J’ai beaucoup aimé ce roman, après un départ un peu laborieux et j’ai eu le plaisir d’en discuter après avec l’auteur, au festival America.
Trop de chance Aifelle!! Je t’envie.
Aaaah cinq coquillages, cela ne m’étonne pas!!!
Il y a des romans qui font vraiment la différence.
Un roman qui m’a laissé un très bon souvenir. J’espère que ce jeune auteur nous prépare autre chose !
Ou alors, il a tout dit!
Tu confirmes donc, je le surligne !
Tu peux il y a beaucoup de choses dans ce roman.
Il est d’une ambition incroyable ce premier roman ! J’ai adoré, sans aucune restriction.
Je me souviens bien de ton admiration et tu n’étais pas le seul.
moi aussi j’ai beaucoup aimé! Quel roman dense et intéressant! Pour un 1er roman, bravo l’auteur. Mon billet paraîtra dans quelques jours.
Je lirai avec grand plaisir ton billet.
Tu me le remets en mémoire, noté il y a très longtemps, puis oublié
Il m’arrive parfois de rayer des noms sur mes listes de lecture et celui-ci avait été noté plusieurs fois. C’est un excellent roman,tu verras.
Contente que tu aies aimé. Ce roman a été pour moi l’une des lectures les plus marquantes de 2017.

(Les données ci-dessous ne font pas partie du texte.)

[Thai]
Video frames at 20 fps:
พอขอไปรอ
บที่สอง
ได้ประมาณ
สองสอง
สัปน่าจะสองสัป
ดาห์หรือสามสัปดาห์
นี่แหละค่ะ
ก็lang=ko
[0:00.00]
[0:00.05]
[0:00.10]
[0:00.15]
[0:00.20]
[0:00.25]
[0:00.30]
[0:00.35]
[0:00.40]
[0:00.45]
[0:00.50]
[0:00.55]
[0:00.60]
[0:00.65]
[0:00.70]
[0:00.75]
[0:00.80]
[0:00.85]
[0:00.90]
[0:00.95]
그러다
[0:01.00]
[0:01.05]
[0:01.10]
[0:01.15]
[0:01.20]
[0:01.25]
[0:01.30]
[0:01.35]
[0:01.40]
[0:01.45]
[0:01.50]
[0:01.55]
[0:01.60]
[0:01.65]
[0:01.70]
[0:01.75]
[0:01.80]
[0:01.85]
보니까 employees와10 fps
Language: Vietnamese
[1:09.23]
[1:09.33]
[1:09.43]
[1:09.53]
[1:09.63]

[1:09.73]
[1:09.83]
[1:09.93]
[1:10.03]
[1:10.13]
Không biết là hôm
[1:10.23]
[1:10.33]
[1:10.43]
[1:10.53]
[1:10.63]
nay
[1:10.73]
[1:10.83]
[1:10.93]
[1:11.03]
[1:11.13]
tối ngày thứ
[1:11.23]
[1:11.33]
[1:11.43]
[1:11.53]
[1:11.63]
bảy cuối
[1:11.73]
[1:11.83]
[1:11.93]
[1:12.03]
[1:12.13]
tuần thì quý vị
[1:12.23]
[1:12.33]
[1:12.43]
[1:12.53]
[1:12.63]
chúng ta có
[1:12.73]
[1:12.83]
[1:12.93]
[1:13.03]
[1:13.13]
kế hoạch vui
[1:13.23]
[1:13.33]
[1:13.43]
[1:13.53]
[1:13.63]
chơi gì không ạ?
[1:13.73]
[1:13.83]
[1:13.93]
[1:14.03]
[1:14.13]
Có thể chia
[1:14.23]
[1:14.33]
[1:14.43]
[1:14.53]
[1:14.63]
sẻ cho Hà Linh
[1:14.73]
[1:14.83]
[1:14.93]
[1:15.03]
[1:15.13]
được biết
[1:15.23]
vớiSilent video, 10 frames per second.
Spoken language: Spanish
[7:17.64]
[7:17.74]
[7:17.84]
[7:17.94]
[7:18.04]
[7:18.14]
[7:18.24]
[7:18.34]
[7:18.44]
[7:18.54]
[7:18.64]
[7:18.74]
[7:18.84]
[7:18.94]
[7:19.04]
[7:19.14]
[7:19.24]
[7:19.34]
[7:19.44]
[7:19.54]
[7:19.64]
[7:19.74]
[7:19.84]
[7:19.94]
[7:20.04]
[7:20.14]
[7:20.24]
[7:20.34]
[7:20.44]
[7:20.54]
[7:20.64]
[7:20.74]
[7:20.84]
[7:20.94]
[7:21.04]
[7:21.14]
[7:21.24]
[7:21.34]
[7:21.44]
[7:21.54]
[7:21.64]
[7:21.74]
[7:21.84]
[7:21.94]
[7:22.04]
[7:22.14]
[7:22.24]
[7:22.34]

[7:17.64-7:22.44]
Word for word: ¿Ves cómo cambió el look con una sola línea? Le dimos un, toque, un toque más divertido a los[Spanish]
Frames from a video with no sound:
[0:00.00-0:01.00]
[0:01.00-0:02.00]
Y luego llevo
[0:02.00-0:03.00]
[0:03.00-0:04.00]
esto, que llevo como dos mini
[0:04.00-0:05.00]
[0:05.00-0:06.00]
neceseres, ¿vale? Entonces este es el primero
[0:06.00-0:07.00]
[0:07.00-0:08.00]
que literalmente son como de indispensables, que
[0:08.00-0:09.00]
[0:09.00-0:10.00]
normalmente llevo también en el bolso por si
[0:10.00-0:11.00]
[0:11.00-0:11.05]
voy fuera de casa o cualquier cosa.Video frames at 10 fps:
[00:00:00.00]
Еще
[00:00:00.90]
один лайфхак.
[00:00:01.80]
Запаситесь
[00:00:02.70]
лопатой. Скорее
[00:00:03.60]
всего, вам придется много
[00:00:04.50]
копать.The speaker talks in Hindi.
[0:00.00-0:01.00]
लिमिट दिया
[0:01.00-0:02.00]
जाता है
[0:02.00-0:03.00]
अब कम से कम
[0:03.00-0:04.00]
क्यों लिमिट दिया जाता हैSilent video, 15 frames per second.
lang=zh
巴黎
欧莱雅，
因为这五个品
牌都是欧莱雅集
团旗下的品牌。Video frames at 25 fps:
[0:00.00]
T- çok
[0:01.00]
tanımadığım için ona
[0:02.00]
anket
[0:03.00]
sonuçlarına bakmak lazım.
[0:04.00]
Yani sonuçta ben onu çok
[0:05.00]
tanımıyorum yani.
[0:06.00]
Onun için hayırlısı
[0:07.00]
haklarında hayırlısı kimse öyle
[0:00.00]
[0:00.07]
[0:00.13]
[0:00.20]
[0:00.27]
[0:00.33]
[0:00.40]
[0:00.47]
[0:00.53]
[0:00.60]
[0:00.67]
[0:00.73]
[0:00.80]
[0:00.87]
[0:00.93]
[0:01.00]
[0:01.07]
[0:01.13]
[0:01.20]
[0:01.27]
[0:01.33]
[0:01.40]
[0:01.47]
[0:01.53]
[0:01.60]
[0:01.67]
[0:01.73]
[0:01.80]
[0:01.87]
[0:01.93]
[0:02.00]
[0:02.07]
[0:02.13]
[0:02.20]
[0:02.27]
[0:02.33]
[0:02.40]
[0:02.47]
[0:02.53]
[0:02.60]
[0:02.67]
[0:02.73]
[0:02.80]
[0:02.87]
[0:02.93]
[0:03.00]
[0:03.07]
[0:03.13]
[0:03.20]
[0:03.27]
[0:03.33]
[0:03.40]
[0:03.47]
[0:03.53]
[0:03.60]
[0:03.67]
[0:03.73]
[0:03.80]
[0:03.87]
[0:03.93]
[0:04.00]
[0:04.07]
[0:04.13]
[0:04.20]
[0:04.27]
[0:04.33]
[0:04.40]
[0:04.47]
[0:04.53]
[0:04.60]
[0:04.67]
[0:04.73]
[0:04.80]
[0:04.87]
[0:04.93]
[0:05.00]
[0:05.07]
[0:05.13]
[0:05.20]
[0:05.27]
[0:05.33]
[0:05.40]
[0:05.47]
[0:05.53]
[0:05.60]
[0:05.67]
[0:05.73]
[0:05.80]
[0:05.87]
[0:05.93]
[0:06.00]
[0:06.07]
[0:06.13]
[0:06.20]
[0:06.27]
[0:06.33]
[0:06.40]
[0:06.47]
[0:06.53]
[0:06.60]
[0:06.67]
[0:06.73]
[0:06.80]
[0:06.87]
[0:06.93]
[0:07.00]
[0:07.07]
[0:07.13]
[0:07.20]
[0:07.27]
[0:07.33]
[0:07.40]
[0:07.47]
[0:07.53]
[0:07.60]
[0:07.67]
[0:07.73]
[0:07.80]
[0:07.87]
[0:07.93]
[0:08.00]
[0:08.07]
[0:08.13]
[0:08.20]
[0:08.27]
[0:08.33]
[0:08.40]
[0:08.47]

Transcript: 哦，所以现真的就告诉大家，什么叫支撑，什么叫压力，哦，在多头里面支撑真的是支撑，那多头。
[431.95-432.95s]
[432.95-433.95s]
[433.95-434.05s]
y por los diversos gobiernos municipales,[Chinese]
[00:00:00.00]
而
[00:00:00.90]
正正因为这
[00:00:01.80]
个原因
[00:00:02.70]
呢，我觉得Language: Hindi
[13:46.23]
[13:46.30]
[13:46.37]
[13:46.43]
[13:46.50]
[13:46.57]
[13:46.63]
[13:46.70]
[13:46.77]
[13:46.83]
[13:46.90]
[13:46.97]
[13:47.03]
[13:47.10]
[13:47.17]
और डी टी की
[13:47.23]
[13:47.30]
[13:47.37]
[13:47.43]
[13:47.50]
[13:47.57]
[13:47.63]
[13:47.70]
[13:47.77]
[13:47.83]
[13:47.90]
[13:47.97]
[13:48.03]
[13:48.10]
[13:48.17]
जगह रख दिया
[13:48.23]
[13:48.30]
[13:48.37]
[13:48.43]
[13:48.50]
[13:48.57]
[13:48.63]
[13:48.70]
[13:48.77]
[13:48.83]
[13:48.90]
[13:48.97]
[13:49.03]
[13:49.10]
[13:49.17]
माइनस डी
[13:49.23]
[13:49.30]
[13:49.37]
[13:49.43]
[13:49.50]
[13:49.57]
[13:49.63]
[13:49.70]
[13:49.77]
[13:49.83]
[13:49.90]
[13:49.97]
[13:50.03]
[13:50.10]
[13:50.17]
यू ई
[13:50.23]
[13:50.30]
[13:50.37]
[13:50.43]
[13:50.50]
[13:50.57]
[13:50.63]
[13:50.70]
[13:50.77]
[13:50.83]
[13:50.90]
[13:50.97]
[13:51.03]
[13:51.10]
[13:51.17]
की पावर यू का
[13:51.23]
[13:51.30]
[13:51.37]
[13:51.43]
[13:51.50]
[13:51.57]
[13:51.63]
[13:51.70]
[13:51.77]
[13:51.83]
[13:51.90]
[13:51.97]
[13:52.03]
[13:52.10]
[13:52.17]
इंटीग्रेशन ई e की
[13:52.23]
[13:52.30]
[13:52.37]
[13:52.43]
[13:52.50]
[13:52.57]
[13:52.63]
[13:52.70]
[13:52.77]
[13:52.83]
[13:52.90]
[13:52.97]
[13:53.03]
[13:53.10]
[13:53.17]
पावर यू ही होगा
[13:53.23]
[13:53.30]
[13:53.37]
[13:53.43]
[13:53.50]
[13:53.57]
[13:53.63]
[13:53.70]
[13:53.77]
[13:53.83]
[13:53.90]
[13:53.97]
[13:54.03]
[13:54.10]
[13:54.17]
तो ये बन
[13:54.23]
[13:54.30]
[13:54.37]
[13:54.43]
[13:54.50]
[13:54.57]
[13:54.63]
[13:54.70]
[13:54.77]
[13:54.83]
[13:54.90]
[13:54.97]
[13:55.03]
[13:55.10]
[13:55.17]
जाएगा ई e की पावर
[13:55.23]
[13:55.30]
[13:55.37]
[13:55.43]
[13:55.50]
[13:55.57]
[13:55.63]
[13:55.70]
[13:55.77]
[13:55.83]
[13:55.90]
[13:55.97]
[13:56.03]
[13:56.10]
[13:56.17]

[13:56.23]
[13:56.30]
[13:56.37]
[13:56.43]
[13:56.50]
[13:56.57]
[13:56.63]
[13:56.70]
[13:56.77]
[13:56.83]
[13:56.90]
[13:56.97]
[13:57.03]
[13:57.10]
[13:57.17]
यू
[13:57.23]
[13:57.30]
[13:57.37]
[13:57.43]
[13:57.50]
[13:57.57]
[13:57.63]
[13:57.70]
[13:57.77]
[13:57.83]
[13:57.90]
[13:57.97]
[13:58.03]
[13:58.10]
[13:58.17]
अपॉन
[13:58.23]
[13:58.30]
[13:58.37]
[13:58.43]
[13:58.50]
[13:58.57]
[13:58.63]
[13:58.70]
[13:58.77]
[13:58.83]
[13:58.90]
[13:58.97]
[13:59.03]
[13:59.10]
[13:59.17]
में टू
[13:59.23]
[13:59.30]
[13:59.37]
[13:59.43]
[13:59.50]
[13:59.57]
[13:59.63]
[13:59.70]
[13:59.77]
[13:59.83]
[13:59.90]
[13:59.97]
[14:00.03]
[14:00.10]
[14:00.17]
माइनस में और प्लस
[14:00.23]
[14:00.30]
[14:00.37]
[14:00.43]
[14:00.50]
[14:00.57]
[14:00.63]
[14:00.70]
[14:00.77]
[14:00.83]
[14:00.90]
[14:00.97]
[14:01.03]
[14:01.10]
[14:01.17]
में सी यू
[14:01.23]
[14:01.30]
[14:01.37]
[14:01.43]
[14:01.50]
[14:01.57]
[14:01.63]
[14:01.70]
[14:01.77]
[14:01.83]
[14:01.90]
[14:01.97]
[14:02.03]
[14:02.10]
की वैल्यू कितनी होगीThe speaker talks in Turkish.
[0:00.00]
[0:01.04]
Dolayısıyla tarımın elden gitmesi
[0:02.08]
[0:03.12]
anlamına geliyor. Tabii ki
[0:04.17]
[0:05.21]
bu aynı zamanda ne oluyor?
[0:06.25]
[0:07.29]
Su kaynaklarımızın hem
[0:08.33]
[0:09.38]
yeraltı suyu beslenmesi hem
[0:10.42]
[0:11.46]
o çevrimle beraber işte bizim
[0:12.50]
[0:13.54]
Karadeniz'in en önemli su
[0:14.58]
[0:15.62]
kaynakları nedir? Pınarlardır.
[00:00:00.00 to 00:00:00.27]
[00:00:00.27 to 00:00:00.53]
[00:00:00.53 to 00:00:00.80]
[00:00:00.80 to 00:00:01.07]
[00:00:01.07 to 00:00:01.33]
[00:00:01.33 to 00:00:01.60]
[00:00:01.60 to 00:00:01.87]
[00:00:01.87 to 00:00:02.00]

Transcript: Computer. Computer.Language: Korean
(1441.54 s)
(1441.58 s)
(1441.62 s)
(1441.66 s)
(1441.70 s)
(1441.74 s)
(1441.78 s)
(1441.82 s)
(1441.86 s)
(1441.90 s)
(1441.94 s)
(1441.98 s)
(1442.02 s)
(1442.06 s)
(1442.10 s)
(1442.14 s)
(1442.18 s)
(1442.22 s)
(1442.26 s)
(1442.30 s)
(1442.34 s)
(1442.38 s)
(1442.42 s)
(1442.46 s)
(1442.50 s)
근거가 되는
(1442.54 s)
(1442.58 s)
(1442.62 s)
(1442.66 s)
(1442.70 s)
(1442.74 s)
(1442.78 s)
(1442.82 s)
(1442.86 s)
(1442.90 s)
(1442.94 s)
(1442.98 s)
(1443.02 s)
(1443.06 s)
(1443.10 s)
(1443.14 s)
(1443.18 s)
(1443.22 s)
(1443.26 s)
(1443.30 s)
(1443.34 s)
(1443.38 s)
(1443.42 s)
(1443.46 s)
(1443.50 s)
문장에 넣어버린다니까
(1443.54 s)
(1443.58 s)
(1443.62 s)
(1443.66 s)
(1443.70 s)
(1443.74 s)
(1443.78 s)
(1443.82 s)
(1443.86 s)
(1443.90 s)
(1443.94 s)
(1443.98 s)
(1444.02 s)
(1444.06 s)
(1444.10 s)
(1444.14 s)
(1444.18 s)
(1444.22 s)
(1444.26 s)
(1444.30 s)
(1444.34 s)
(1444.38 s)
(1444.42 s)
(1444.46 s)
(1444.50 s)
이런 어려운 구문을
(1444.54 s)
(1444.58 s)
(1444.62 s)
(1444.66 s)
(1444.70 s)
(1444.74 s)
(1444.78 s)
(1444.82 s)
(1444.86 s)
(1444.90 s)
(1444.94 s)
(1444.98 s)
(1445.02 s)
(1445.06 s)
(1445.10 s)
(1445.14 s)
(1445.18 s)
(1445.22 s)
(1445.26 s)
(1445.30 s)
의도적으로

Un excellent roman américain donc très long.
Je garde un très bon souvenir de ce roman que j’ai avalé d’une traite, sans m’en rendre compte.
Moi j’ai mis du temps à le lire mais avec grand intérêt. Je profite de ton passage sur mon blog pour te dire que je n’arrive jamais à laisser des commentaires sur le tien que je lis régulièrement.
Quand je vois tes coquillages ça me désespère car j’ai tenté deux fois de lire ce roman encensé un peu partout, et j’ai calé deux fois, sans parvenir à m’intéresser à cette histoire
mais je vois qu’Airelle a eu aussi un début un peu laborieux alors je ne désespère pas d’y parvenir un jour où mon humeur sera la bonne
Oui le début est laborieux et le roman se met difficilement en place. Mais on peut prendre chaque passage comme un roman dans un grand roman.
je recommence car j’ai perdu ton blog en route
je disais que je désespère en voyant tes coquillages car moi j’ai calé, j’ai tenté deux fois de lire ce roman et non non non
mais je vois qu’Airelle a eu un début laborieux alors je ne désespère pas d’y parvenir un jour où mon humeur sera juste celle qu’il faut
Ce roman m’ a embarquée de la première à la dernière pages .5 étoiles pour moi !
Tes 5 étoiles valent bien mes 5 coquillages.
Excellent roman effectivement ! A lire impérativement…
On est nombreux à le penser. Cela veut au moins dire qu’il représente une valeur sûre pour nous.